[Task requirements]
I'd like the records transcribed exactly, leaving the images out.
*** Data shown Section Begins ***
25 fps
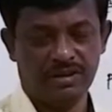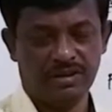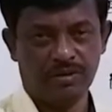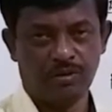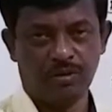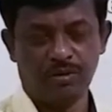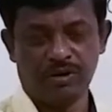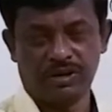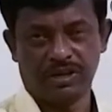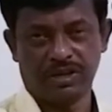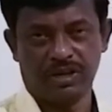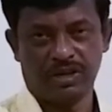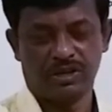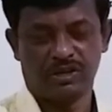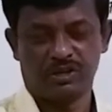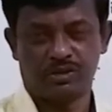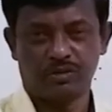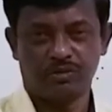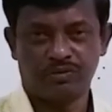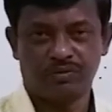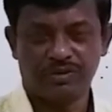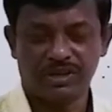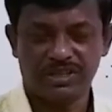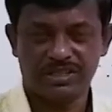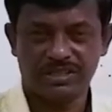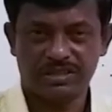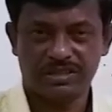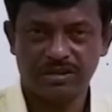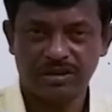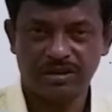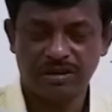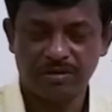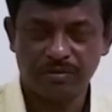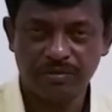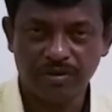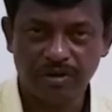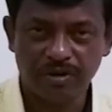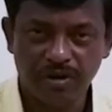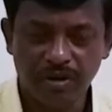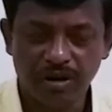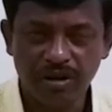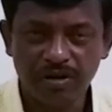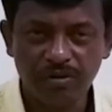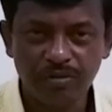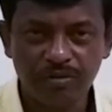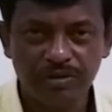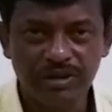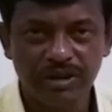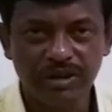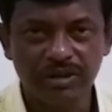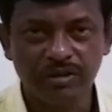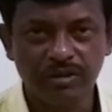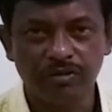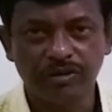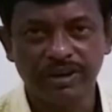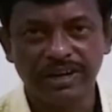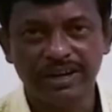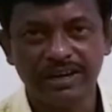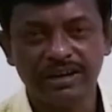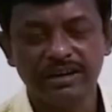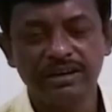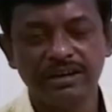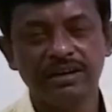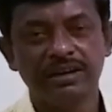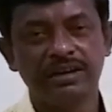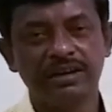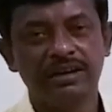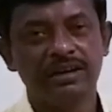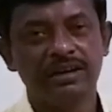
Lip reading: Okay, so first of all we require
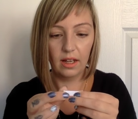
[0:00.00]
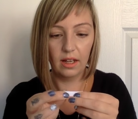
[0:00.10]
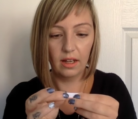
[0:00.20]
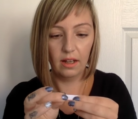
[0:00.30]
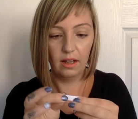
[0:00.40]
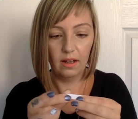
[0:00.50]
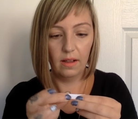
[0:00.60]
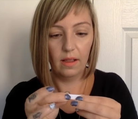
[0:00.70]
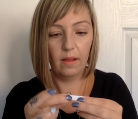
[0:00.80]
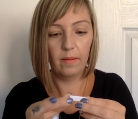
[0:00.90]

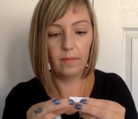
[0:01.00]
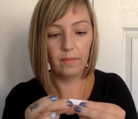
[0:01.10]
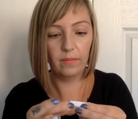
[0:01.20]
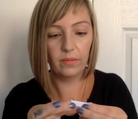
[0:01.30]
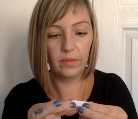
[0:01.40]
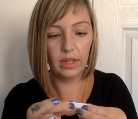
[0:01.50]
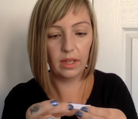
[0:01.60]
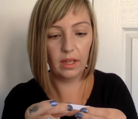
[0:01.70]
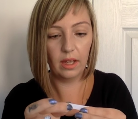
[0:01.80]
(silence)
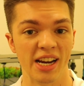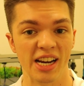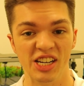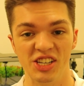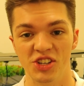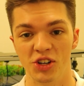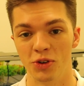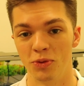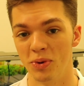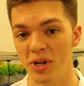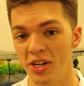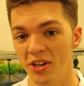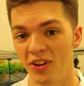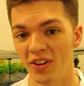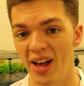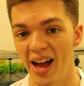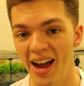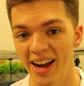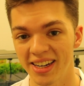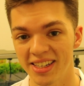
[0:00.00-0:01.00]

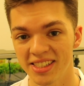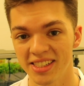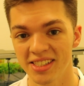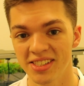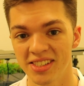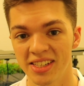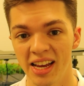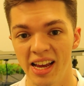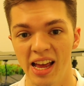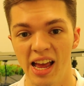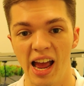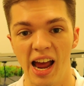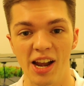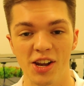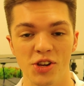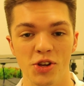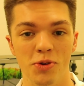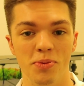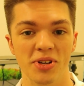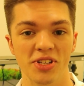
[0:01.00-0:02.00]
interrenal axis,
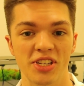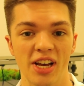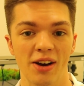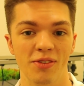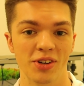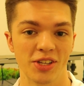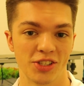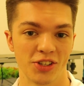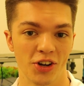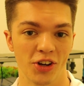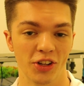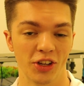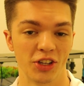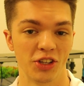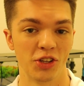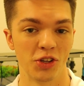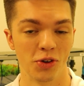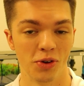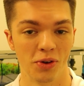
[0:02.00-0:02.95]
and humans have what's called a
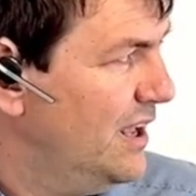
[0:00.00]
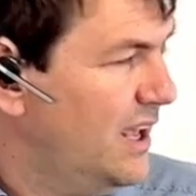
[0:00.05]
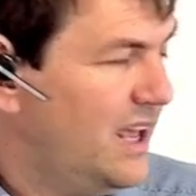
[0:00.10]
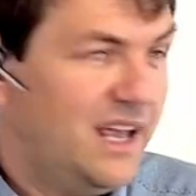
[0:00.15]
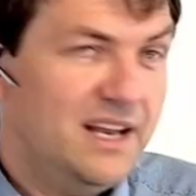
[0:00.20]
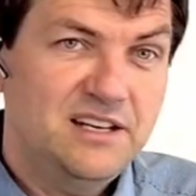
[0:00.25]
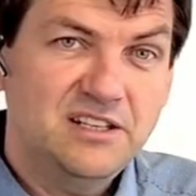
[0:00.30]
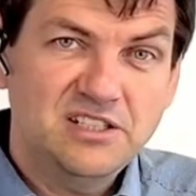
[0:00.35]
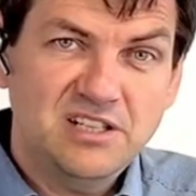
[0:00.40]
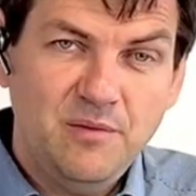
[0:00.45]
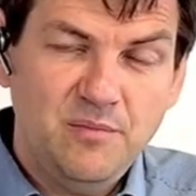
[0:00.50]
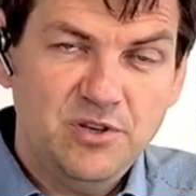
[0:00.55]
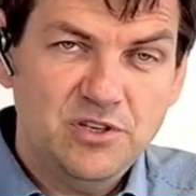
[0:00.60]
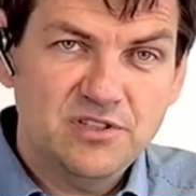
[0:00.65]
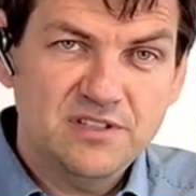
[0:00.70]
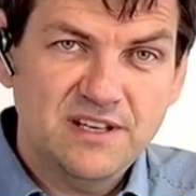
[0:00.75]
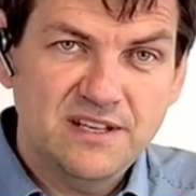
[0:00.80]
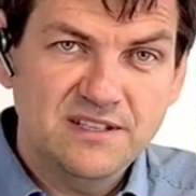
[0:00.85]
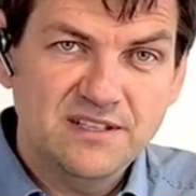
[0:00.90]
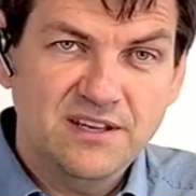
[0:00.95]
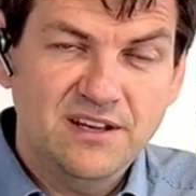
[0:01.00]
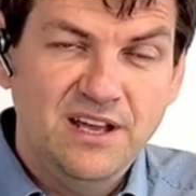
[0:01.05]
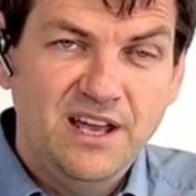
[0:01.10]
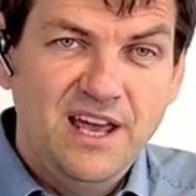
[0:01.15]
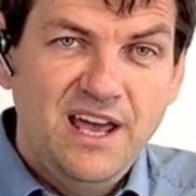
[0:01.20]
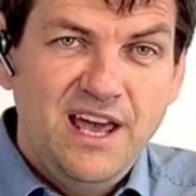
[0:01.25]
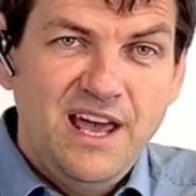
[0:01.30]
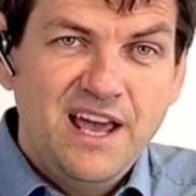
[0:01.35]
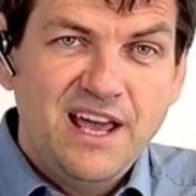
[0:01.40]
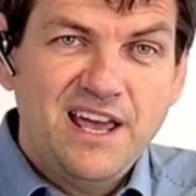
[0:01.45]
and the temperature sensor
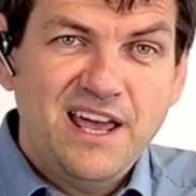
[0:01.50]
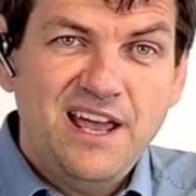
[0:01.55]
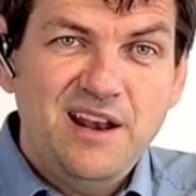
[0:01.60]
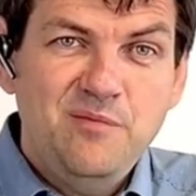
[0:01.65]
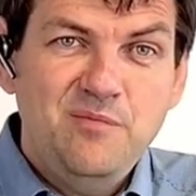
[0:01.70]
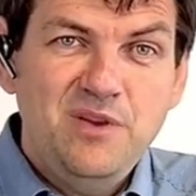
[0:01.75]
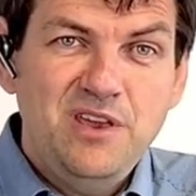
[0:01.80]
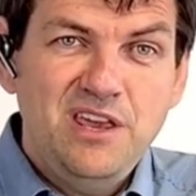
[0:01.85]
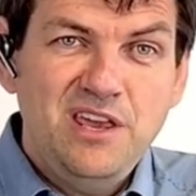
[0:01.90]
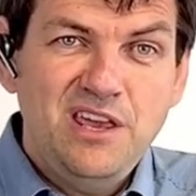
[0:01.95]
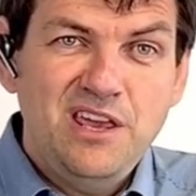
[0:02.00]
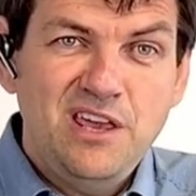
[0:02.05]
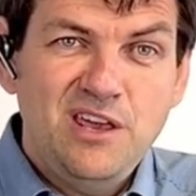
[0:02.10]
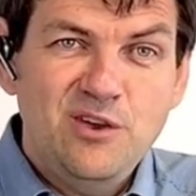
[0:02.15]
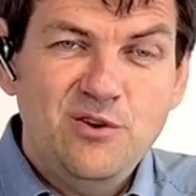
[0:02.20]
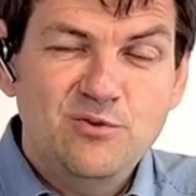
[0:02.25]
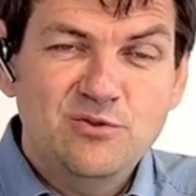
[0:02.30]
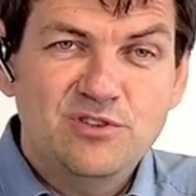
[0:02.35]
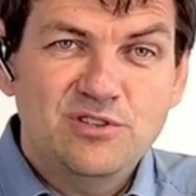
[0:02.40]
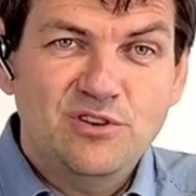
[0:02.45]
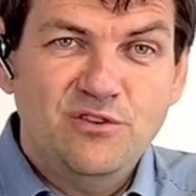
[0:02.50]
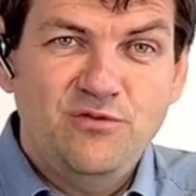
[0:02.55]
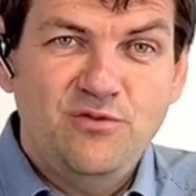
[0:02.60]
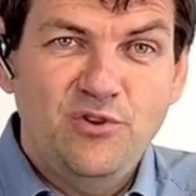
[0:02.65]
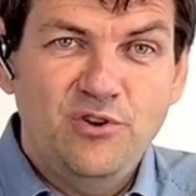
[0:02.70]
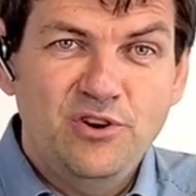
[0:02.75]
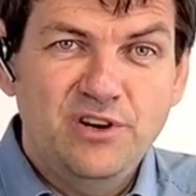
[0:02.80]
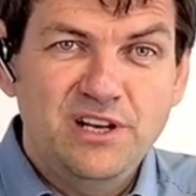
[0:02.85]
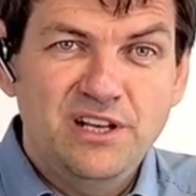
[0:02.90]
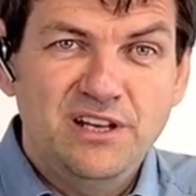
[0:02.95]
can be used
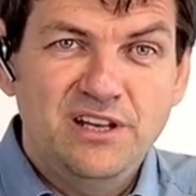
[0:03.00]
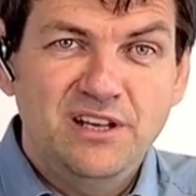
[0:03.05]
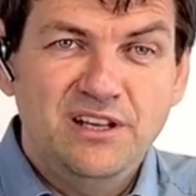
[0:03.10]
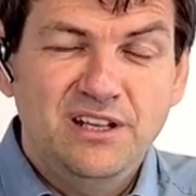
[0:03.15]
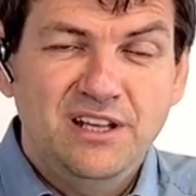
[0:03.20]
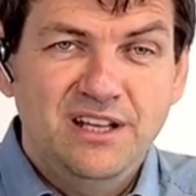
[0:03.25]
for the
*** Data shown Section Ends ***
[The answer]
25 fps
Lip reading: Okay, so first of all we require
[0:00.00]
[0:00.10]
[0:00.20]
[0:00.30]
[0:00.40]
[0:00.50]
[0:00.60]
[0:00.70]
[0:00.80]
[0:00.90]

[0:01.00]
[0:01.10]
[0:01.20]
[0:01.30]
[0:01.40]
[0:01.50]
[0:01.60]
[0:01.70]
[0:01.80]
(silence)
[0:00.00-0:01.00]

[0:01.00-0:02.00]
interrenal axis,
[0:02.00-0:02.95]
and humans have what's called a
[0:00.00]
[0:00.05]
[0:00.10]
[0:00.15]
[0:00.20]
[0:00.25]
[0:00.30]
[0:00.35]
[0:00.40]
[0:00.45]
[0:00.50]
[0:00.55]
[0:00.60]
[0:00.65]
[0:00.70]
[0:00.75]
[0:00.80]
[0:00.85]
[0:00.90]
[0:00.95]
[0:01.00]
[0:01.05]
[0:01.10]
[0:01.15]
[0:01.20]
[0:01.25]
[0:01.30]
[0:01.35]
[0:01.40]
[0:01.45]
and the temperature sensor
[0:01.50]
[0:01.55]
[0:01.60]
[0:01.65]
[0:01.70]
[0:01.75]
[0:01.80]
[0:01.85]
[0:01.90]
[0:01.95]
[0:02.00]
[0:02.05]
[0:02.10]
[0:02.15]
[0:02.20]
[0:02.25]
[0:02.30]
[0:02.35]
[0:02.40]
[0:02.45]
[0:02.50]
[0:02.55]
[0:02.60]
[0:02.65]
[0:02.70]
[0:02.75]
[0:02.80]
[0:02.85]
[0:02.90]
[0:02.95]
can be used
[0:03.00]
[0:03.05]
[0:03.10]
[0:03.15]
[0:03.20]
[0:03.25]
for the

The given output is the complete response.